Le Tribunal Administratif de Montreuil a été saisi par M. B... d’un courrier demandant l’annulation d’une amende administrative de 135 euros pour dépôt illégal de déchets. Le juge a constaté que ce courrier ne contenait aucune conclusion adressée au tribunal et ne pouvait donc constituer une requête recevable. En application de l’article R. 222-1 du code de justice administrative, la demande a été rejetée comme manifestement irrecevable par une ordonnance du premier vice-président.
Texte intégral
Vu la procédure suivante :
M. A... B... a présenté au tribunal un courrier enregistré le 7 décembre 2025 par lequel il demande au maire de la commune de Montreuil d’annuler l’amende administrative d’un montant de 135 euros mise à sa charge pour dépôt illégal de déchets.
Vu les autres pièces du dossier.
Vu le code de justice administrative.
Considérant ce qui suit :
1. Aux termes de l’article R. 222-1 du code de justice administrative : (…) les premiers vice-présidents des tribunaux (…) peuvent, par ordonnance : / (…) / 4° Rejeter les requêtes manifestement irrecevables, lorsque la juridiction n’est pas tenue d’inviter leur auteur à les régulariser ou qu’elles n’ont pas été régularisées à l’expiration du délai imparti par une demande en ce sens (…) ». Cette procédure ne nécessite ni instruction contradictoire préalable, ni convocation d’une audience.
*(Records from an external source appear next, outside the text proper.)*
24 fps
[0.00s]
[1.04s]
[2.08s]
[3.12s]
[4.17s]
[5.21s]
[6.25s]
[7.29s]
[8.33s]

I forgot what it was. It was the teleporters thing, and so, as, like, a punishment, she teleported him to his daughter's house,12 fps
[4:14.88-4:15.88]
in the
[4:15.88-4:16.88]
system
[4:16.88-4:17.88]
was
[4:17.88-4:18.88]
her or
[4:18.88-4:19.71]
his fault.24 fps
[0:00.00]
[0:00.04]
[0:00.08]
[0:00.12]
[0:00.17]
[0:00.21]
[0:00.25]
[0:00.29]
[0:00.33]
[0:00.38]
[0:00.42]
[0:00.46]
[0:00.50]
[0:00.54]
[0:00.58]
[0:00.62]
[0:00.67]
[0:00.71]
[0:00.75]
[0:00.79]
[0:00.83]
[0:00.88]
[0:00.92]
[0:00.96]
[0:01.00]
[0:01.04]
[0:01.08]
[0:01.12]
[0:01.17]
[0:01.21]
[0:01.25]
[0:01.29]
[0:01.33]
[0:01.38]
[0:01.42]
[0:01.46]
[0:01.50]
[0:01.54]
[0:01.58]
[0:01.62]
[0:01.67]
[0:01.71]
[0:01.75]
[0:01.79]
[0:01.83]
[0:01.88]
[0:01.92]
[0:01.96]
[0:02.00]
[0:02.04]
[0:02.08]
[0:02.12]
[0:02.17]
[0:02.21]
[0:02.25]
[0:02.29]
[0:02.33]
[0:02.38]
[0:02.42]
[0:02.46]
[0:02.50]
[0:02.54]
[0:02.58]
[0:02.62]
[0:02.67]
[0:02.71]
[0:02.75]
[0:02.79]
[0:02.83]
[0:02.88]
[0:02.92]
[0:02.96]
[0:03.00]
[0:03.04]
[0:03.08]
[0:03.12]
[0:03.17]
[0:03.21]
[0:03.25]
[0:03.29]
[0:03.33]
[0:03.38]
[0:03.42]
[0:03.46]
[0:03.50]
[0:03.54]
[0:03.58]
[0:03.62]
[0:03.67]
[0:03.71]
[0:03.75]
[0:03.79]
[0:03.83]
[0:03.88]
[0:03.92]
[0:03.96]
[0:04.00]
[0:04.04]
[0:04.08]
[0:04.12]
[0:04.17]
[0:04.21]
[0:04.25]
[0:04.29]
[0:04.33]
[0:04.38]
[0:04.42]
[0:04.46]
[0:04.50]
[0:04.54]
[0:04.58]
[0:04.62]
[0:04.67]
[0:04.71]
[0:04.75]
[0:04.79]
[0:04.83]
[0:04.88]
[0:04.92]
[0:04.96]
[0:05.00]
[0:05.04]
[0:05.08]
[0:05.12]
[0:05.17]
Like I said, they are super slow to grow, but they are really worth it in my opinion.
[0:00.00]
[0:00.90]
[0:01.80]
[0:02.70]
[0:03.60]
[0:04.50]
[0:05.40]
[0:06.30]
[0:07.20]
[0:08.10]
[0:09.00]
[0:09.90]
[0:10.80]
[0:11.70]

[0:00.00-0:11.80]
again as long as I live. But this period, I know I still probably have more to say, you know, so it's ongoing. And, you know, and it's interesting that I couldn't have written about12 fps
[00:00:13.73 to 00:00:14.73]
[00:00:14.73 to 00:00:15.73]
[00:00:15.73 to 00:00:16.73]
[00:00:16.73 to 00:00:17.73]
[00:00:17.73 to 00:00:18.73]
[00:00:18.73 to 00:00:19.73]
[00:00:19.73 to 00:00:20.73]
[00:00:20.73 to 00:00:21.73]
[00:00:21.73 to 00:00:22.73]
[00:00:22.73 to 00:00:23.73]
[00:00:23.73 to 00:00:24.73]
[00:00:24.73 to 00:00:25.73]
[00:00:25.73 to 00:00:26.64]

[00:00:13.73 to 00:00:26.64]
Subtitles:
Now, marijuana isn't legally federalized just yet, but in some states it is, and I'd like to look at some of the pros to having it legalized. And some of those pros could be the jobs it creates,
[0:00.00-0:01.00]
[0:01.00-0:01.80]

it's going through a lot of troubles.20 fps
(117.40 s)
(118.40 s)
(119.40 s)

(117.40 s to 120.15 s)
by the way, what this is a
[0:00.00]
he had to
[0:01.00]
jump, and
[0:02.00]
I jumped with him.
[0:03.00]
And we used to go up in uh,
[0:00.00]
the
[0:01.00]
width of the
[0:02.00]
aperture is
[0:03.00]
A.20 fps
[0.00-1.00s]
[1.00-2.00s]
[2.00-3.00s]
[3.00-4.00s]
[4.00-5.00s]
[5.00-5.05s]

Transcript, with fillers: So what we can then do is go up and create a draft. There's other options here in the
2. M. B... a adressé au Tribunal un courrier par lequel il demande au maire de la commune de Montreuil d’annuler l’amende administrative d’un montant de 135 euros mise à sa charge pour dépôt illégal de déchets. Un tel courrier, qui ne contient aucune conclusion adressée au Tribunal, ne saurait constituer une requête dont le Tribunal aurait à connaître. Dans ces conditions, son courrier est manifestement irrecevable et doit être rejetée par ordonnance.
O R D O N N E :
Article 1er : La « requête » de M. B... est rejetée.
Article 2 : La présente ordonnance sera notifiée à M. A... B....
Fait à Montreuil, le 20 janvier 2026.
Le premier vice-président,
P. Le Garzic
La république mande et ordonne au préfet de Seine-Saint-Denis, en ce qui le concerne ou à tous commissaires de justice à ce requis en ce qui concerne les voies de droit commun contre les parties privées, de pourvoir à l’exécution de la présente ordonnance.